Problem description:
Please, without the pictures, restate every entry exactly.

************

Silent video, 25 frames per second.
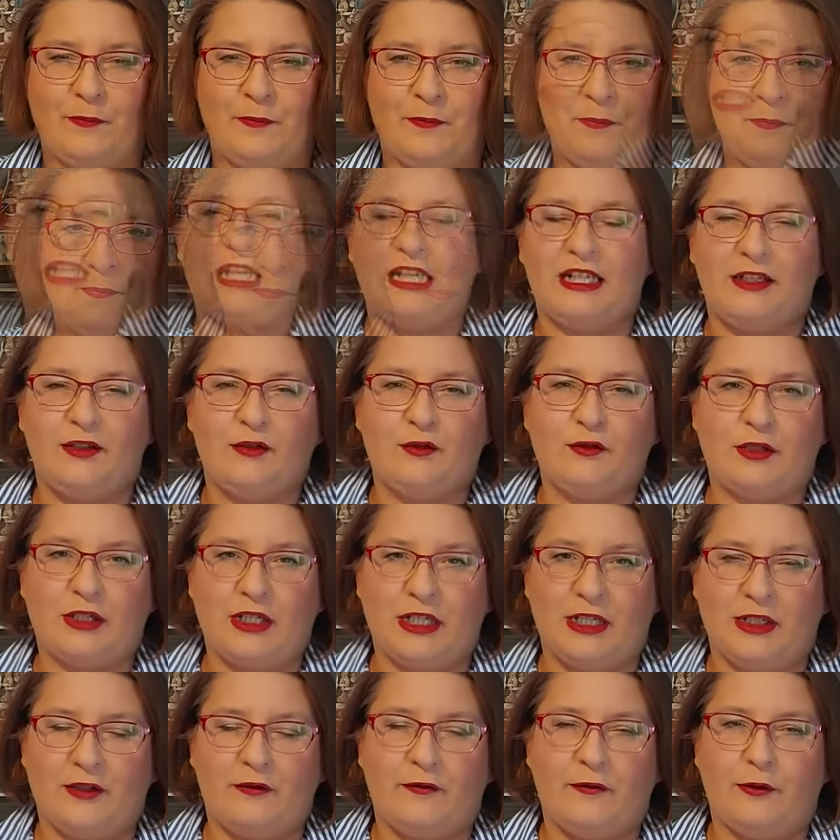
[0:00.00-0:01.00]
Thank you,
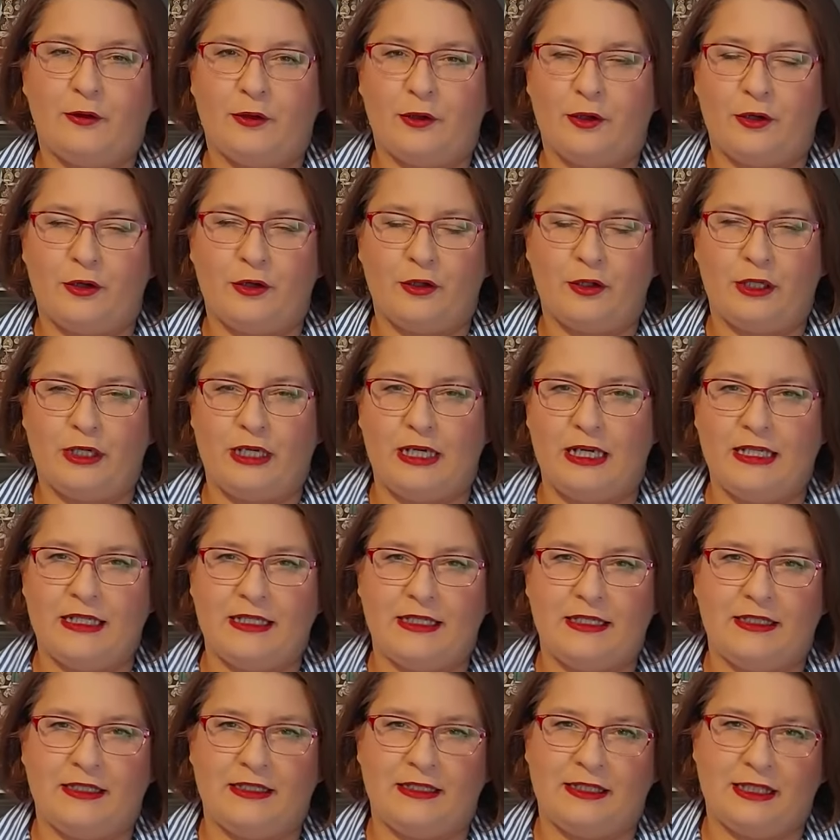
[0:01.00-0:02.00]
Jen, for
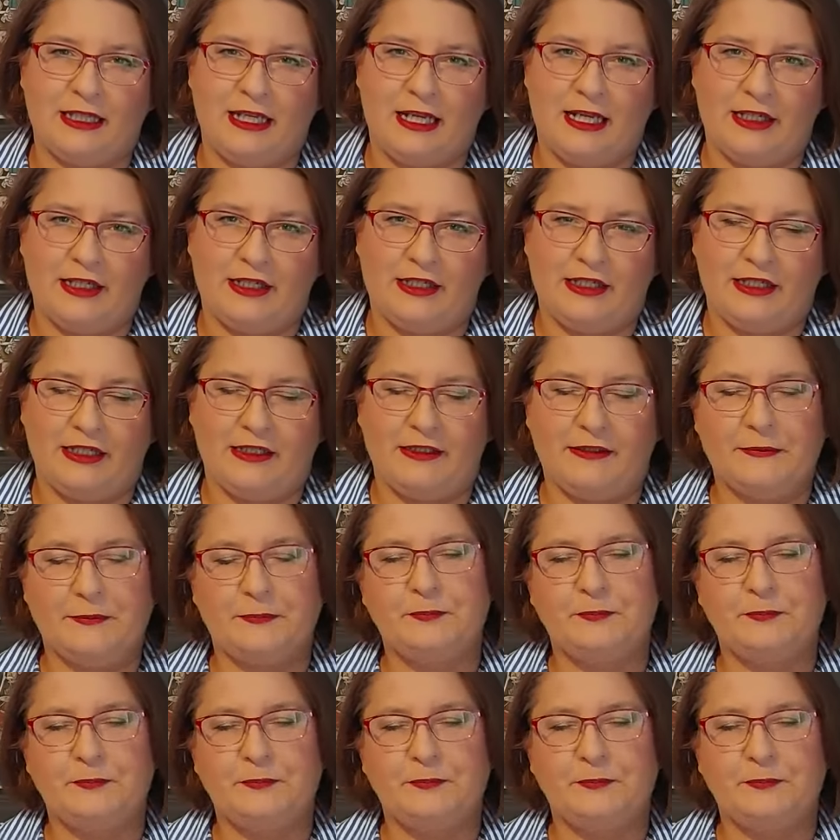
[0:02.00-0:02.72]
organizing this hashtag.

************

Result below:
Silent video, 25 frames per second.
[0:00.00-0:01.00]
Thank you,
[0:01.00-0:02.00]
Jen, for
[0:02.00-0:02.72]
organizing this hashtag.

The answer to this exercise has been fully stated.